*** Opening of MATERIAL SUPPLIED ***

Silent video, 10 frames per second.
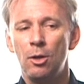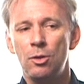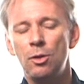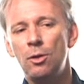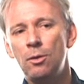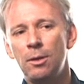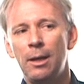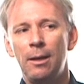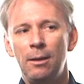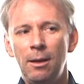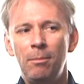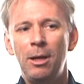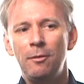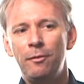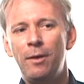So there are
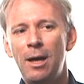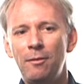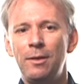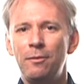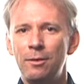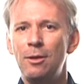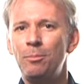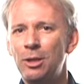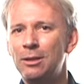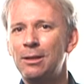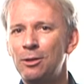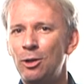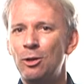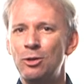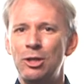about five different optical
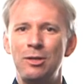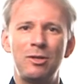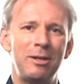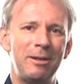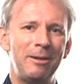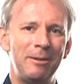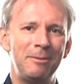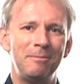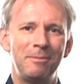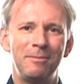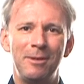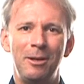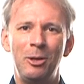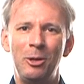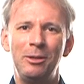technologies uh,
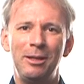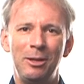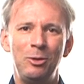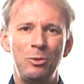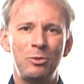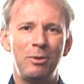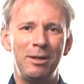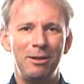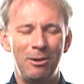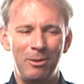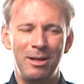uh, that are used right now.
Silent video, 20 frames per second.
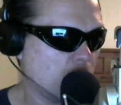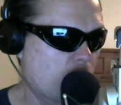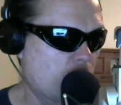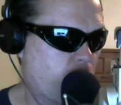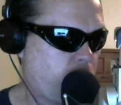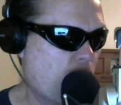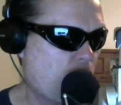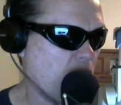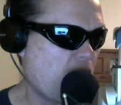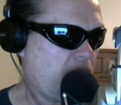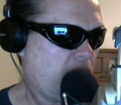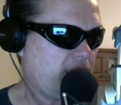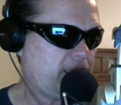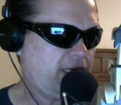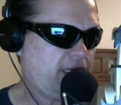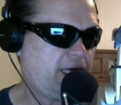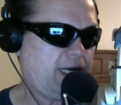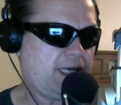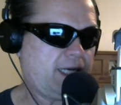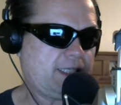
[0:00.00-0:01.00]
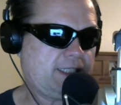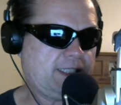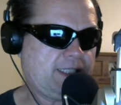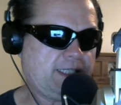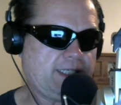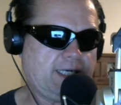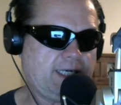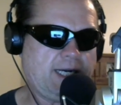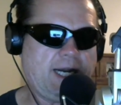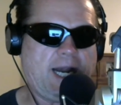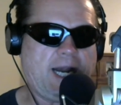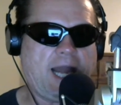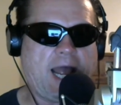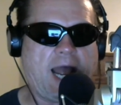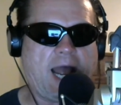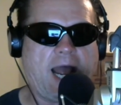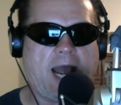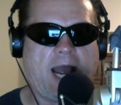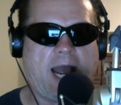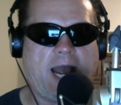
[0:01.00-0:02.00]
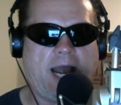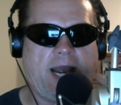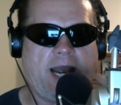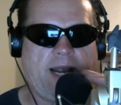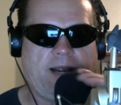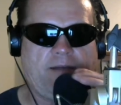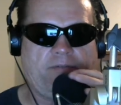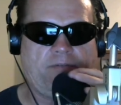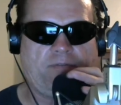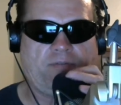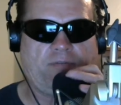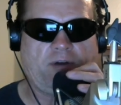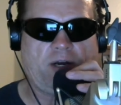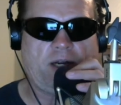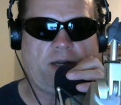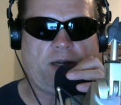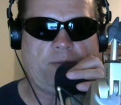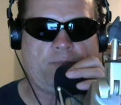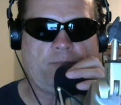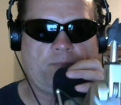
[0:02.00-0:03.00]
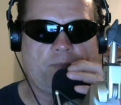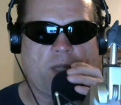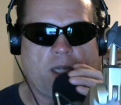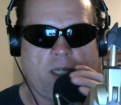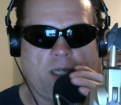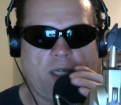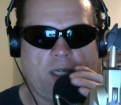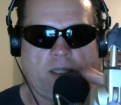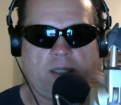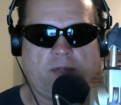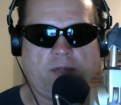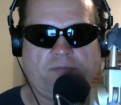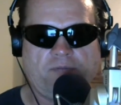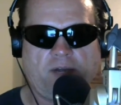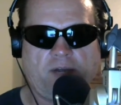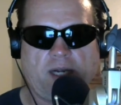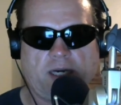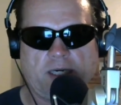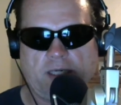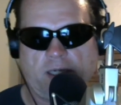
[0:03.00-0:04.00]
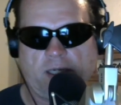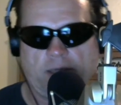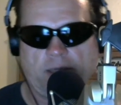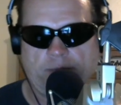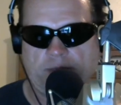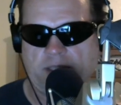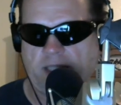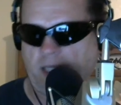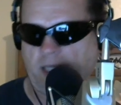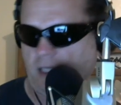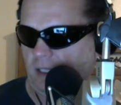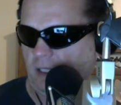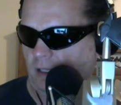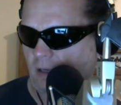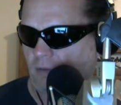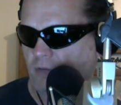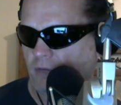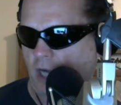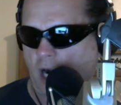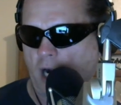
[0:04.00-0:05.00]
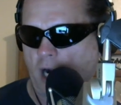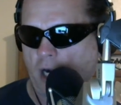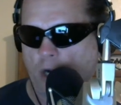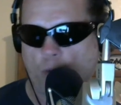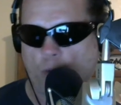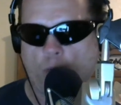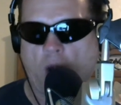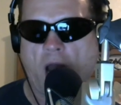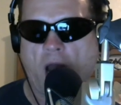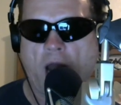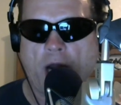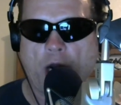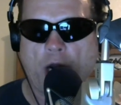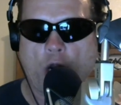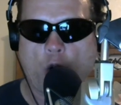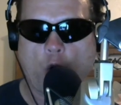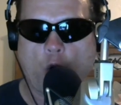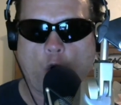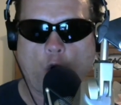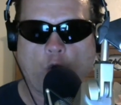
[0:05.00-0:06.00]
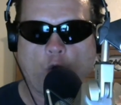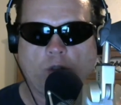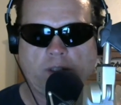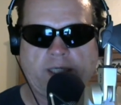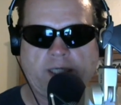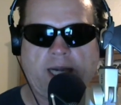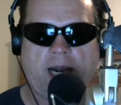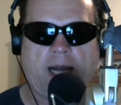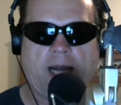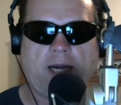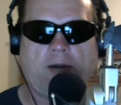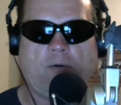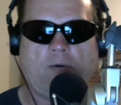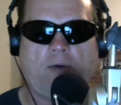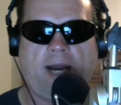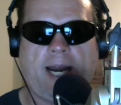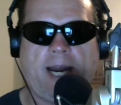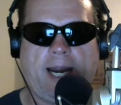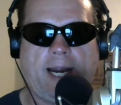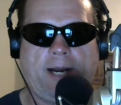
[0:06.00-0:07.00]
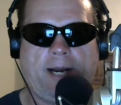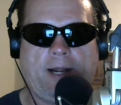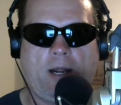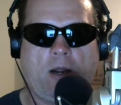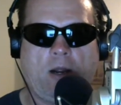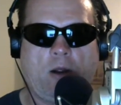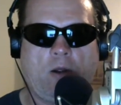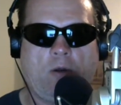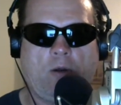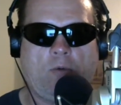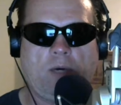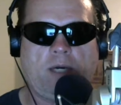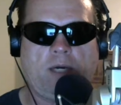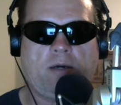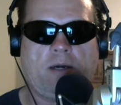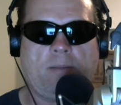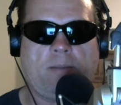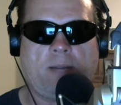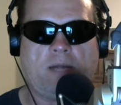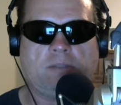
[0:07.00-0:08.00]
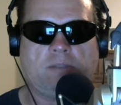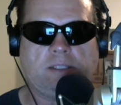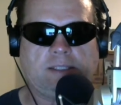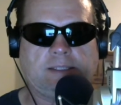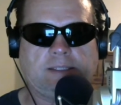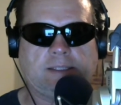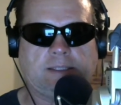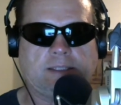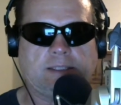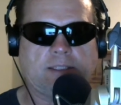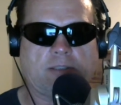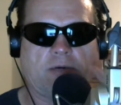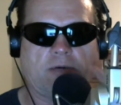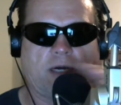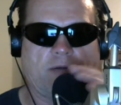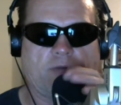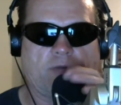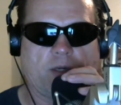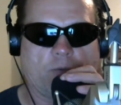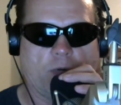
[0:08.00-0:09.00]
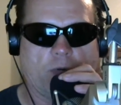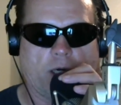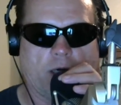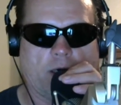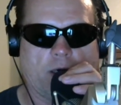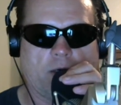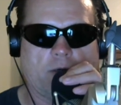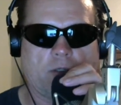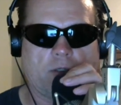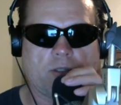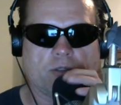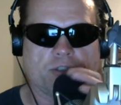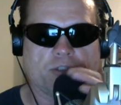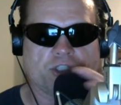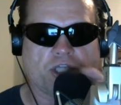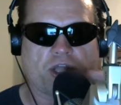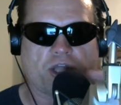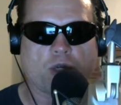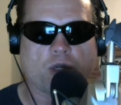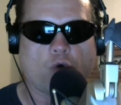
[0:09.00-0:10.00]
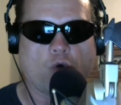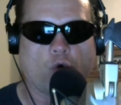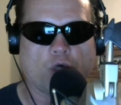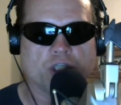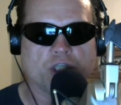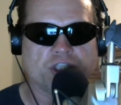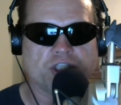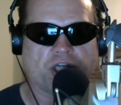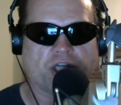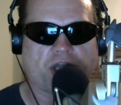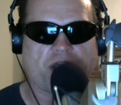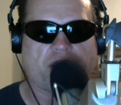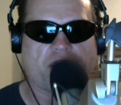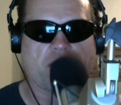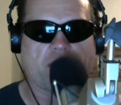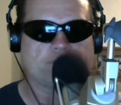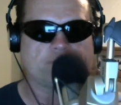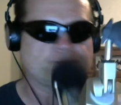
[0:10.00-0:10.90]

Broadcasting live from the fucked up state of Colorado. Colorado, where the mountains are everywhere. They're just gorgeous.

*** Close of MATERIAL SUPPLIED ***
*** Opening of MATERIAL SUPPLIED ***

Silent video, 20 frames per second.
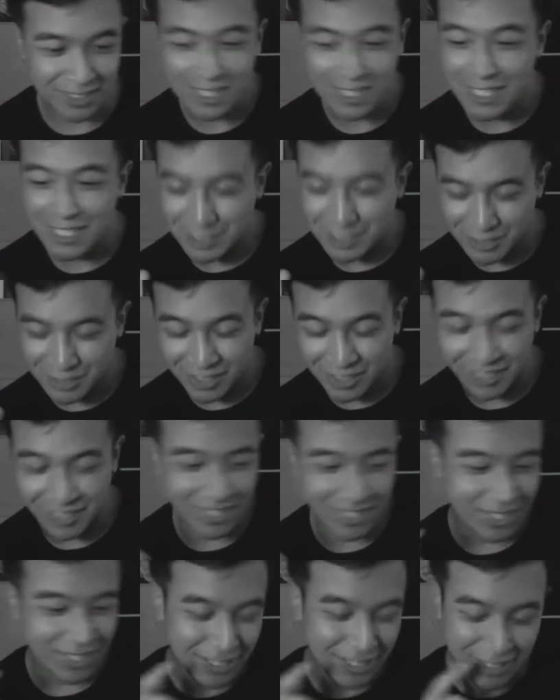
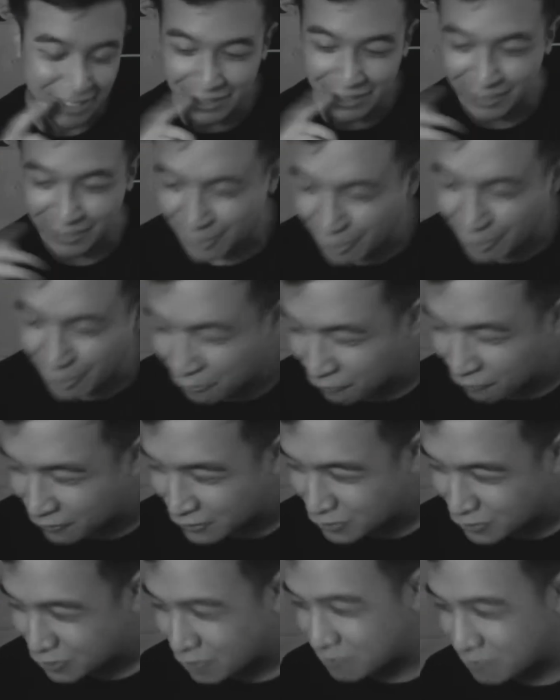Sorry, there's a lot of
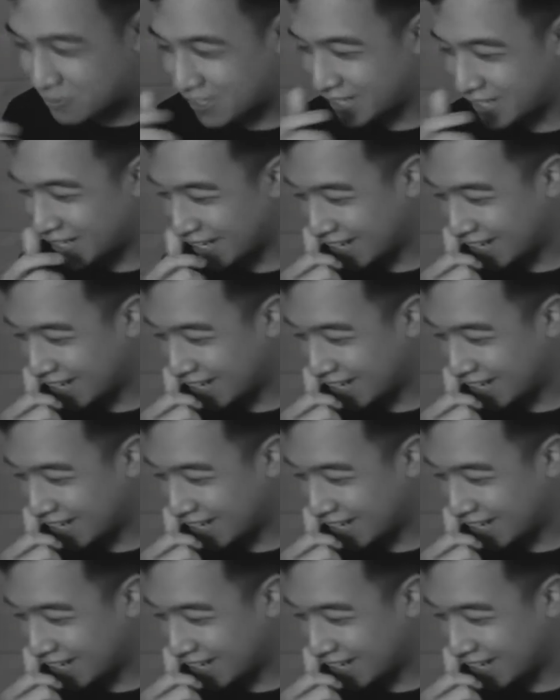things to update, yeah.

*** Close of MATERIAL SUPPLIED ***

_ASSIGNMENT:_
Beginning with the line above that has "Silent video, 10 frames per second." and going on through the line that has "[0:09.00-0:10.00]", retype every line exactly and add nothing else; drop the pictures.

_EXERCISE RESPONSE:_
Silent video, 10 frames per second.
So there are
about five different optical
technologies uh,
uh, that are used right now.
Silent video, 20 frames per second.
[0:00.00-0:01.00]
[0:01.00-0:02.00]
[0:02.00-0:03.00]
[0:03.00-0:04.00]
[0:04.00-0:05.00]
[0:05.00-0:06.00]
[0:06.00-0:07.00]
[0:07.00-0:08.00]
[0:08.00-0:09.00]
[0:09.00-0:10.00]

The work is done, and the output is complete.